The Australian rappelle qu’il a été remplacé par Giovanni Becciu, aujourd’hui cardinal : c’est celui-ci qui porte la responsabilité d’avoir annulé l’audit des finances du Vatican par PricewaterhouseCoopers et d’avoir écarté l’auditeur général Libero Milone, qui avait mis au jour des opérations troubles de la part de certains responsables de la Curie.
En Australie, le cardinal Burke déclare « tout à fait inadmissible » l’accord entre le Saint-Siège et la Chine
Mais c’est sur l’accord avec la Chine que le cardinal Burke a eu les mots les plus durs. Déclarant que l’accord était
« tout à fait inadmissible »
, spécialement à cette époque où l’Etat communiste accentue la persécution religieuse et fait montre de sa puissance militaire et financière. « C’est une trahison de tant de confesseurs et de martyrs qui ont souffert pendant de longues années et qui ont été mis à mort par le parti communiste », a souligné le cardinal.
Il s’est dit incapable d’expliquer pourquoi le pape François avait accepté un tel accord qui donne pouvoir aux autorités chinoises sur la nomination des évêques – jamais l’Eglise n’en ferait autant pour d’autres leaders temporels, tels Donald Trump ou Scott Morrison, le Premier ministre australien.
Et de qualifier d’» absurde » l’affirmation de Mgr Marcelo Sanchez – ce prélat argentin proche du pape François, actuellement à la tête de l’Académie pontificale des sciences et de l’Académie pontificale des sciences sociales – selon laquelle la Chine est le pays qui met le mieux en œuvre la doctrine sociale de l’Eglise. « C’est une déclaration totalement absurde : le communisme athée est l’antithèse de la justice sociale », a fulminé le cardinal Burke.
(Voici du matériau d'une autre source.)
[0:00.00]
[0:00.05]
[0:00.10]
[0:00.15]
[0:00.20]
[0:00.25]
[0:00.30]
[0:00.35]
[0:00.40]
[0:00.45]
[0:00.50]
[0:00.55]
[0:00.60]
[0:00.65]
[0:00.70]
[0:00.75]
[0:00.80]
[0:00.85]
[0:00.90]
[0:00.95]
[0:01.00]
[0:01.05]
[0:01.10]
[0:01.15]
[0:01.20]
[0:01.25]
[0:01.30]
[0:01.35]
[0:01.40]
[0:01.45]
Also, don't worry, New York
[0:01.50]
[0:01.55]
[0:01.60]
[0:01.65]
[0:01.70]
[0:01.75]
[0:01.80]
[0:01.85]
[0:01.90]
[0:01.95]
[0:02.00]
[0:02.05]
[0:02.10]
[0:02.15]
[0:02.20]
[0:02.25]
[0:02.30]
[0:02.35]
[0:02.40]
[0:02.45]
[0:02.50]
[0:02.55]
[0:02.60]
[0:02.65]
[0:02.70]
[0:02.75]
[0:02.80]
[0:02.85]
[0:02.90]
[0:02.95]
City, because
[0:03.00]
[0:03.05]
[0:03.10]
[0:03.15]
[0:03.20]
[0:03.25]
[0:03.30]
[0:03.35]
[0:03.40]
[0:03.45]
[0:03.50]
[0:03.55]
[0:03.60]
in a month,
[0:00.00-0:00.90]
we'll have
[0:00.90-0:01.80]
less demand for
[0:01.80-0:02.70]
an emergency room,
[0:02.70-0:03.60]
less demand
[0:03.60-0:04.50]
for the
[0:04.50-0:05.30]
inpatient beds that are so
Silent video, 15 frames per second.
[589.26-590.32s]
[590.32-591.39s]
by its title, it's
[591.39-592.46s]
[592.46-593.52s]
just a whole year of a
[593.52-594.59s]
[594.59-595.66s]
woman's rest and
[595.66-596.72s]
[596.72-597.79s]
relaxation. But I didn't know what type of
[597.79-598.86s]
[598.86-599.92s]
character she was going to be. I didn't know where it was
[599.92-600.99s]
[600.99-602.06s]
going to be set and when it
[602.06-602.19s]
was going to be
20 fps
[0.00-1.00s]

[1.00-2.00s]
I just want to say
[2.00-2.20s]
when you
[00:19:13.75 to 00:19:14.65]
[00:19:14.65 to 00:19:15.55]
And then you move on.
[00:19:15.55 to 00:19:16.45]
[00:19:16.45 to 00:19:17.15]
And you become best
La Chine, Sanchez Sorondo et McCarrick : en Australie, on fait le lien
Rappelons que l’une des chevilles ouvrières de l’accord entre la Chine et le Saint-Siège est l’ex-cardinal Theodore McCarrick, dont l’ancien nonce aux Etats-Unis, Mgr Carlo Viganò, affirme qu’il a bénéficié de la protection et même d’une remise en selle de la part du pape François après avoir subi des sanctions personnelles de la part de Benoît XVI pour ses prédations sexuelles sur des séminaristes et des jeunes prêtres, situation connue du pape François. McCarrick s’est fréquemment rendu en Chine avant le pontificat de Benoît XVI et a repris ses voyages de discrète diplomatie après l’élection de François, avant qu’une enquête civile à propos d’une agression sexuelle sur mineur ne brise son vol.
The Australian précise que le cardinal Burke était en Océanie pour rendre visite au nouveau monastère bénédictin établi en Tasmanie. Il a également prononcé une conférence devant la Confraternité australienne du clergé catholique et confirmé 32 fidèles, jeunes et adultes, à la paroisse John Henry Newman de Melbourne où les sacrements sont célébrés selon la forme extraordinaire du rite romain.